After retiring, Gates will remain chairman of the Microsoft board of directors and its largest shareholder.
“I don’t think anything is going to drastically change the day he leaves,” said Matt Rosoff of the private analyst firm Directions On Microsoft.
“If he thinks something is important and tells Steve Ballmer, Ballmer will listen to him.”
Still, Gates’s bespectacled nerdish visage is an integral part of Microsoft’s image and his departure is symbolic, according to analysts.
“The challenge Microsoft has when the founder departs is remembering its heart,” said analyst Rob Enderle of the Enderle Group in Silicon Valley.
“At some point the firm has to take the essence of what made Bill Gates successful and make sure that is preserved. Whether it is a company or a person, once you’ve lost your heart there isn’t much left but a shell.”
Analysts say there are signs that Microsoft has been struggling since Gates stepped away from managing operations several years ago.
Microsoft has “missed a number of opportunities” and the Windows and Office software on which its fortune is built have stumbled.
Microsoft’s Windows Vista operating system released in January of 2007 has flopped with customers, many of whom are clinging to its predecessor Windows XP.
“They are in trouble on the desktop (computer software),” Enderle said. “Microsoft started as a desktop vendor and suddenly it is its weakness.”
Meanwhile, Apple’s Macintosh computers have been gaining popularity. While Windows is still used on 90 per cent of the world’s computers, Macintosh computers using Apple operating systems has grown to more than five per cent of the market.
The software giant also sees its bottom line threatened by Google, which offers free online programmes that compete with Office and other packaged software sold by Microsoft.
Microsoft failed in a recent bid to buy Yahoo for nearly $50 billion in order to combine online resources to better battle Google in the Internet search and advertising market.
Enderle said he doesn’t see “Gates’s fingers” in the attempted Yahoo takeover, and Gates was likely among board members that backed pulling the plug on acquisition talks.
“Microsoft has to leverage its strengths; right now it is thrashing a bit,” Enderle said.
“The company is on its own. The training wheels are off. It needs a way to point itself in the right direction and peddle like hell.”

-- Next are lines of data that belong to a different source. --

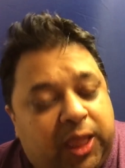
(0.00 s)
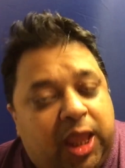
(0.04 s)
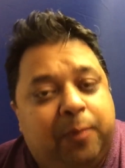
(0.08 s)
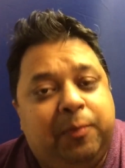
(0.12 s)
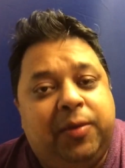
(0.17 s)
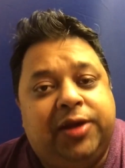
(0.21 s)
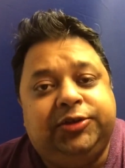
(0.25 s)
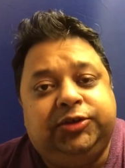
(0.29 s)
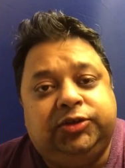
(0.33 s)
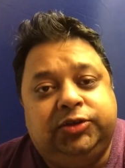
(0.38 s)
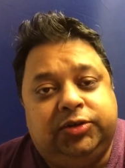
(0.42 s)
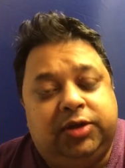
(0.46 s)

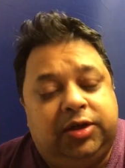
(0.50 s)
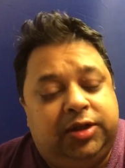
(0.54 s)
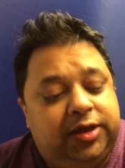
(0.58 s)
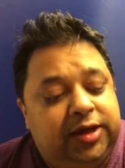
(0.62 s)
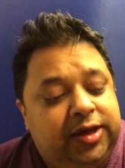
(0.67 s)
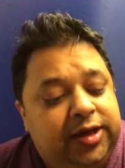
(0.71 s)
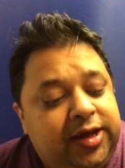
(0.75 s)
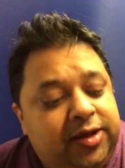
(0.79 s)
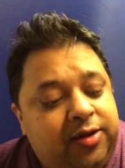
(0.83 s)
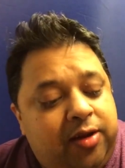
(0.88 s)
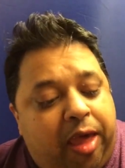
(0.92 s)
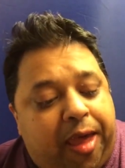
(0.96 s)
I'm actually going
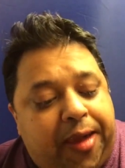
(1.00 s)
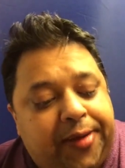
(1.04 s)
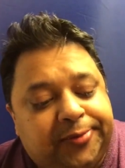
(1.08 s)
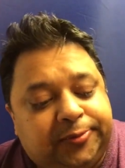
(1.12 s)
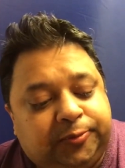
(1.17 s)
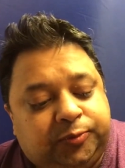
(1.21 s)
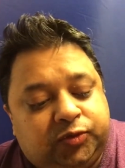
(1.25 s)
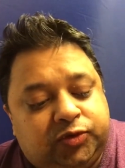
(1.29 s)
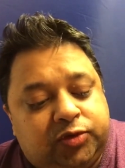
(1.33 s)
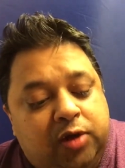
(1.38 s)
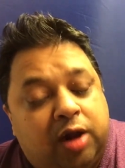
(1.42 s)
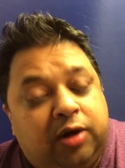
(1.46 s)
to eat
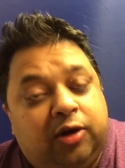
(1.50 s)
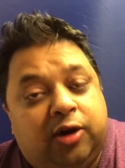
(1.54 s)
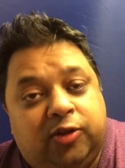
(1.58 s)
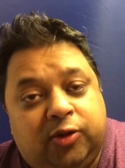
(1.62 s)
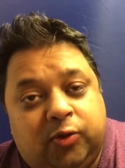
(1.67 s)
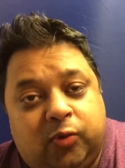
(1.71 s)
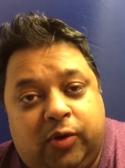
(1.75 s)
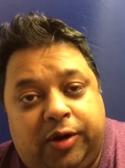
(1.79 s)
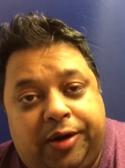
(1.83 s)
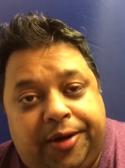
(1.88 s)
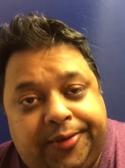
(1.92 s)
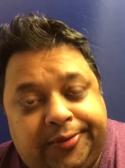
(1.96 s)

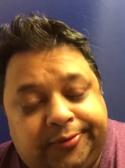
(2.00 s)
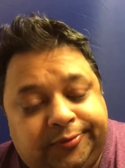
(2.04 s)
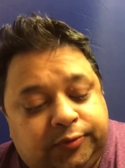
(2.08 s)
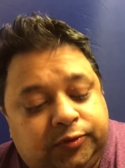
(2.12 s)
another one.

Microsoft’s server and tools division is its most profitable unit. It’s entertainment unit, which sells Xbox videogame consoles and gaming software, has yet to make a profit.
“You could see Microsoft struggling after Bill Gates stepped out of day-to-day roles,” Enderle said.
“A founder takes such a larger-than-life role and directs a company in very subtle ways that are often forgotten when a founder leaves. That gap, for a lot of companies, has been almost terminal.”